(Collected data entries)
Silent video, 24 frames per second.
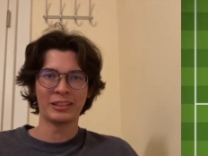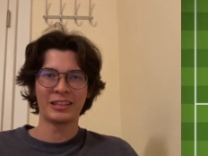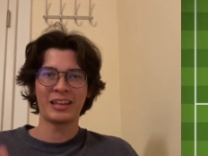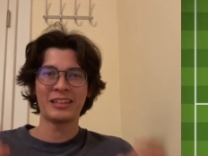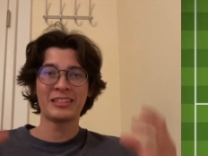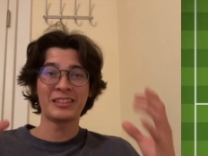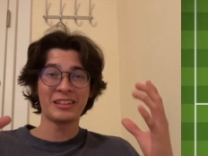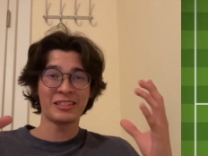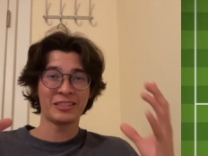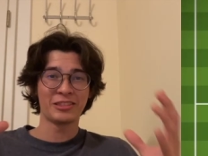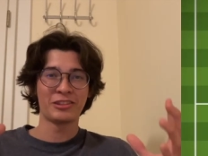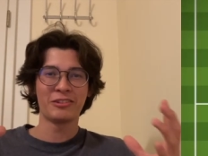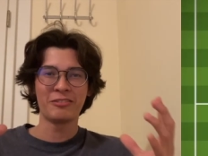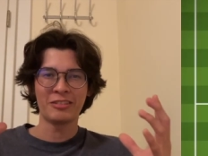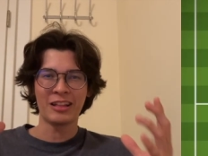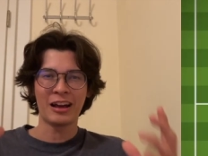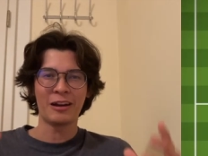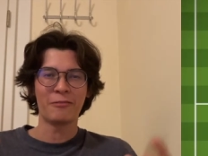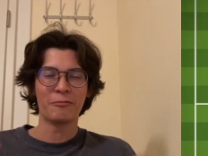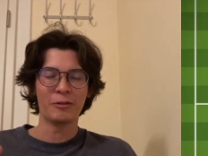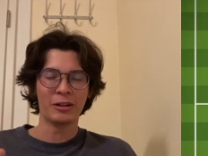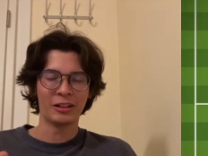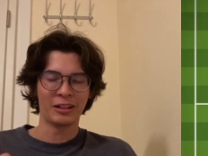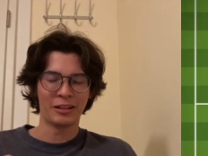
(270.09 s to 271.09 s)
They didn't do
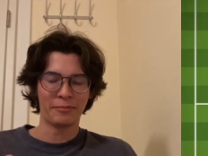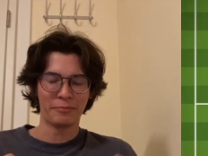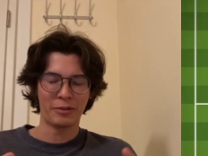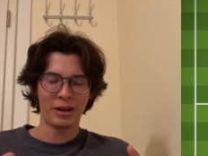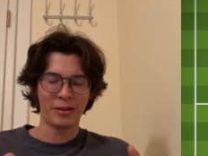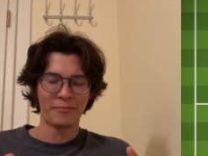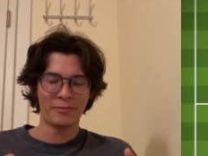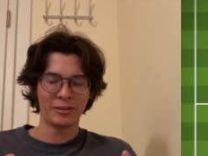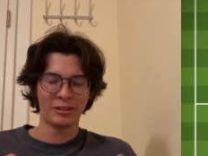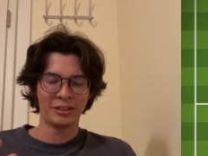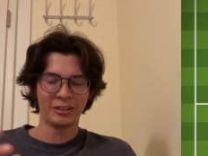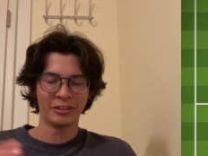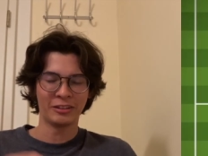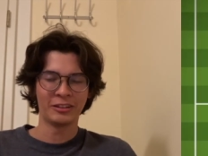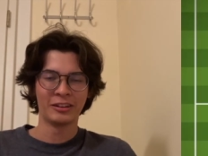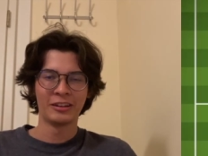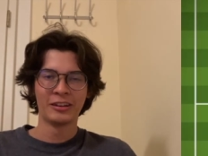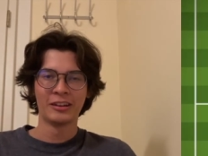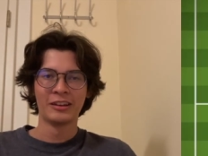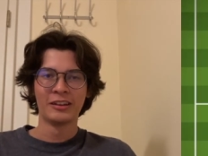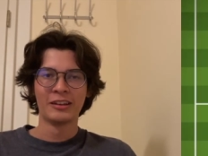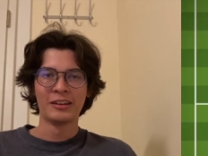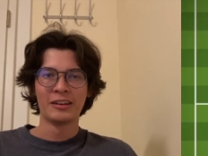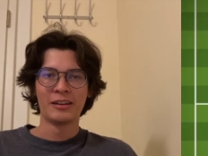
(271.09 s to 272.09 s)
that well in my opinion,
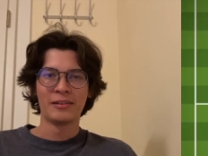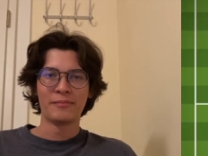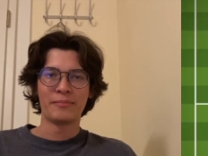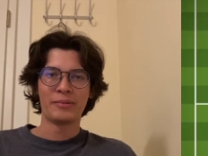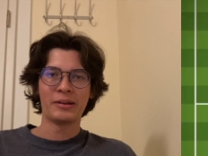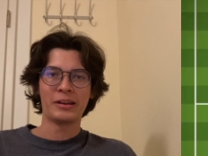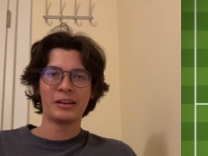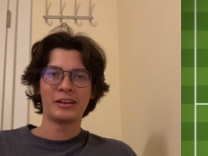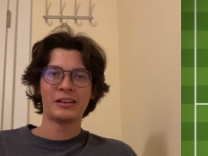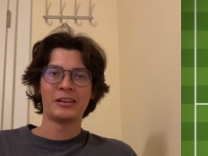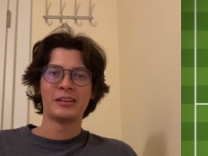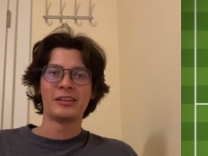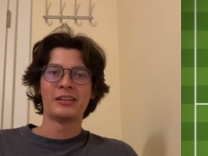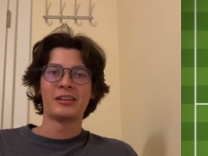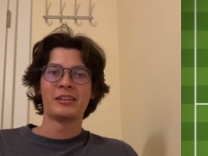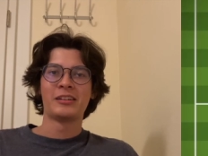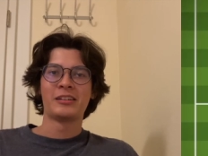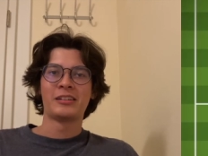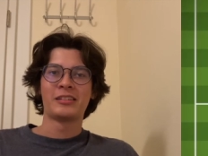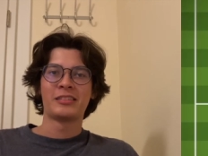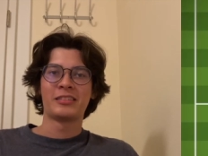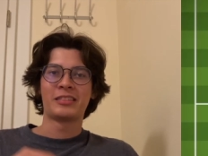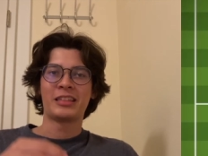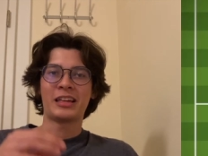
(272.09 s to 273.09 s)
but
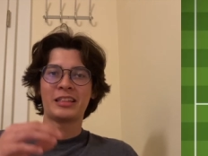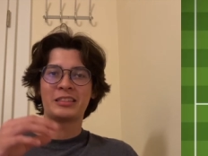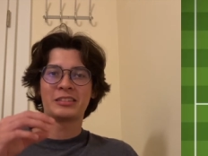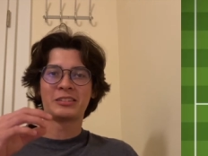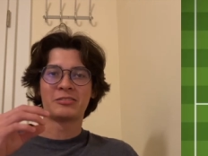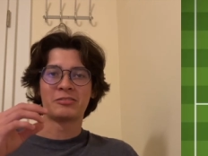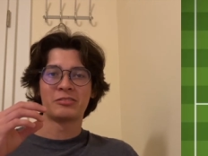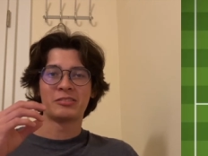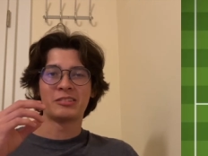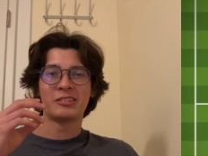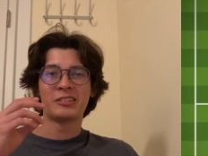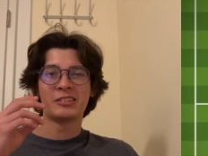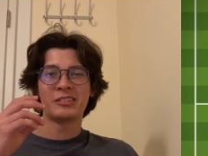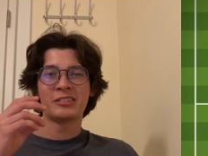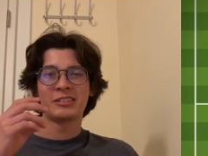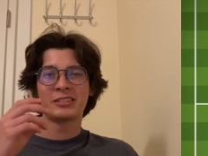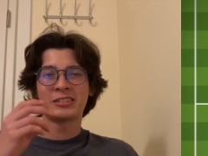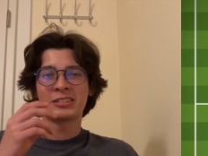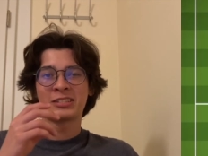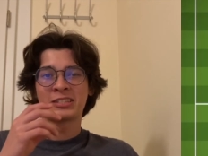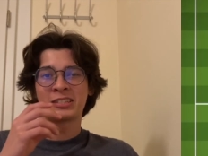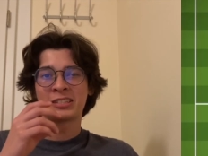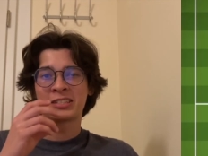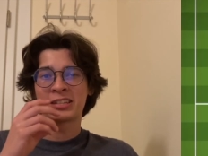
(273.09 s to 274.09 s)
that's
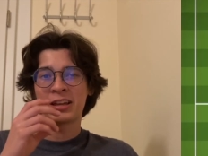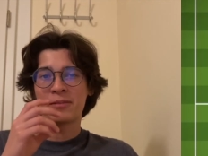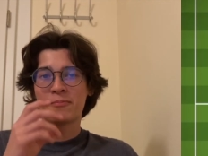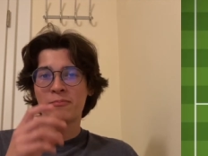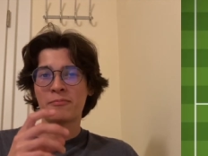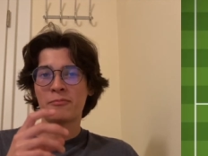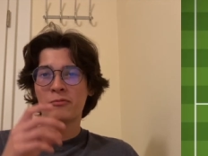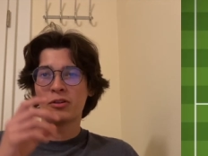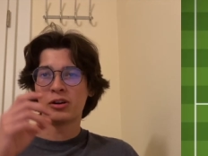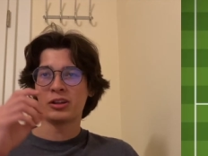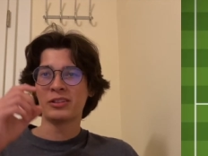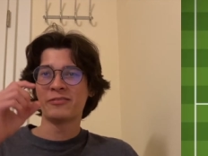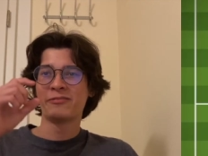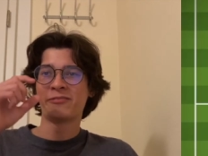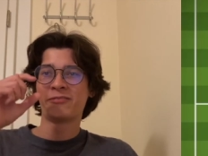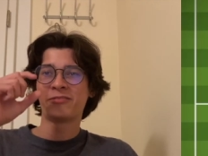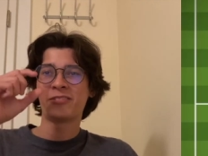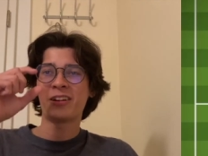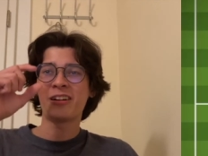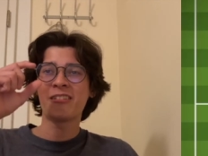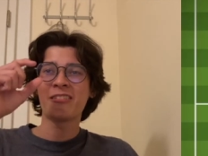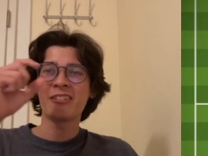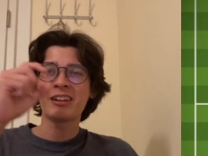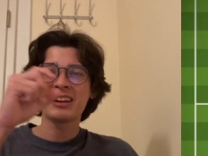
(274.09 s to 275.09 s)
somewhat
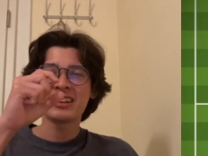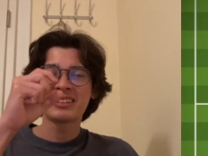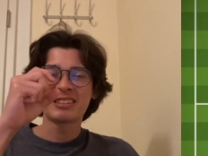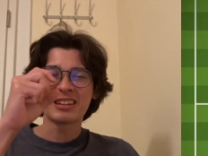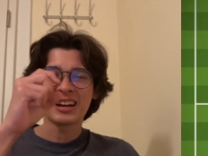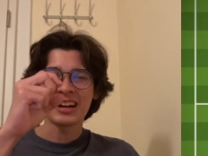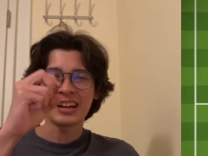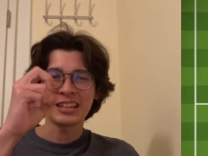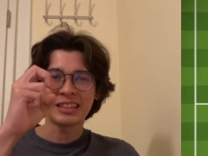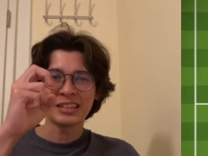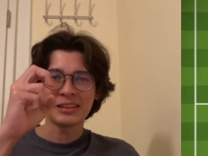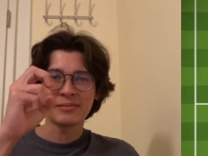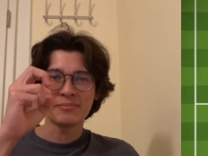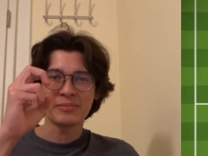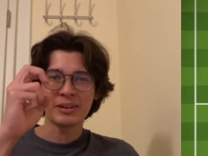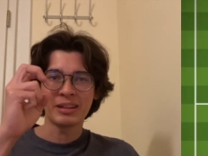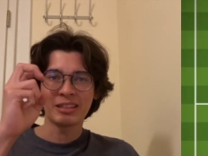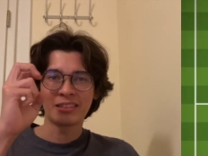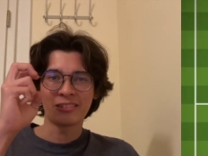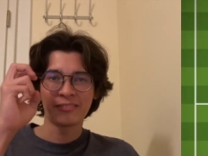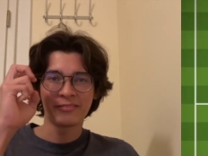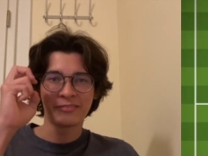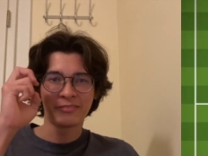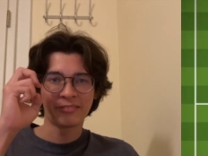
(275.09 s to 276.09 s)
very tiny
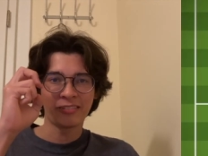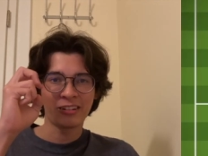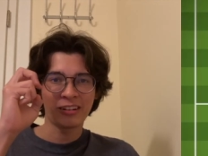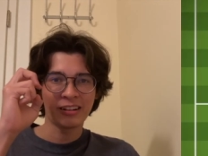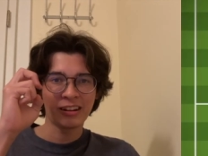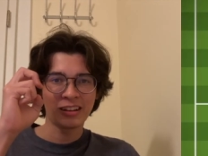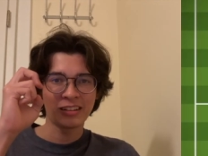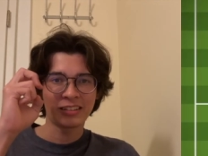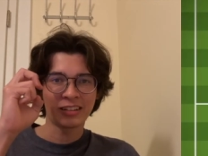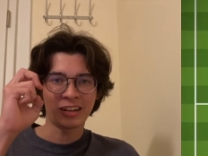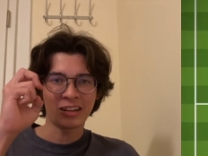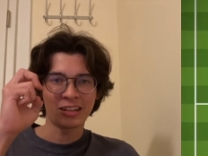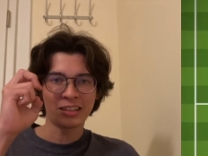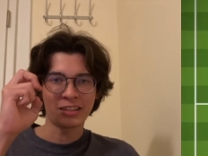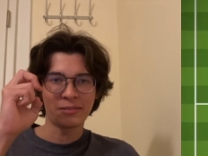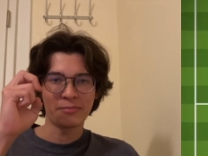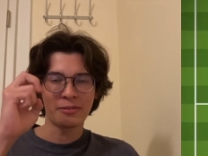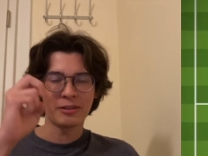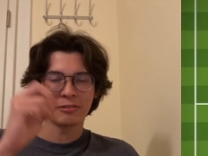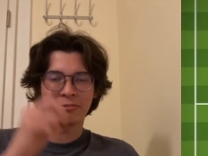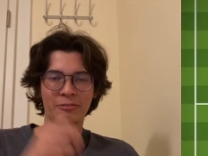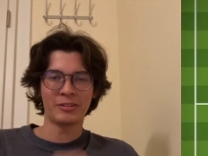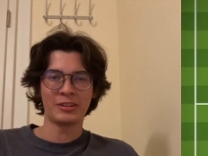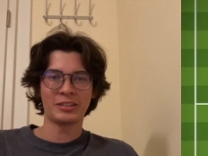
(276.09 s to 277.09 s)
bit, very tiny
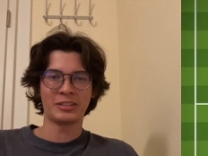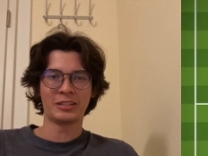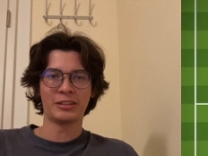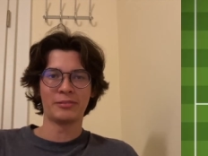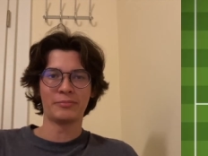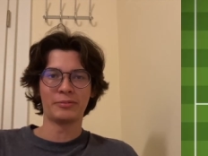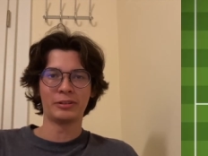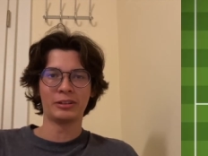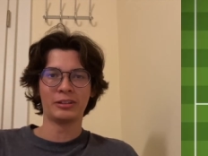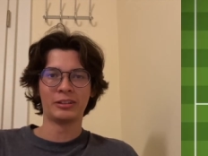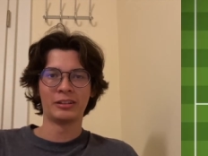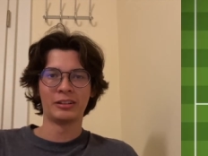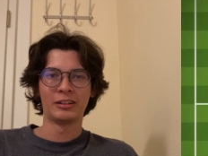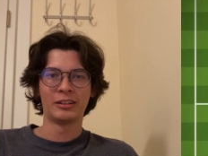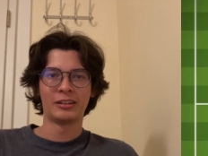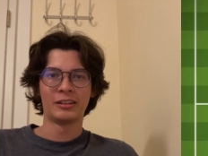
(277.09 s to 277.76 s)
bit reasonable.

--

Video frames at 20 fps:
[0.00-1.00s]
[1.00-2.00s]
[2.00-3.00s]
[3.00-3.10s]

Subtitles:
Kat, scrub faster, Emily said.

• Task details
From the records, copy every line that has the string "frames" in it.

• Task answer
Silent video, 24 frames per second.
Video frames at 20 fps:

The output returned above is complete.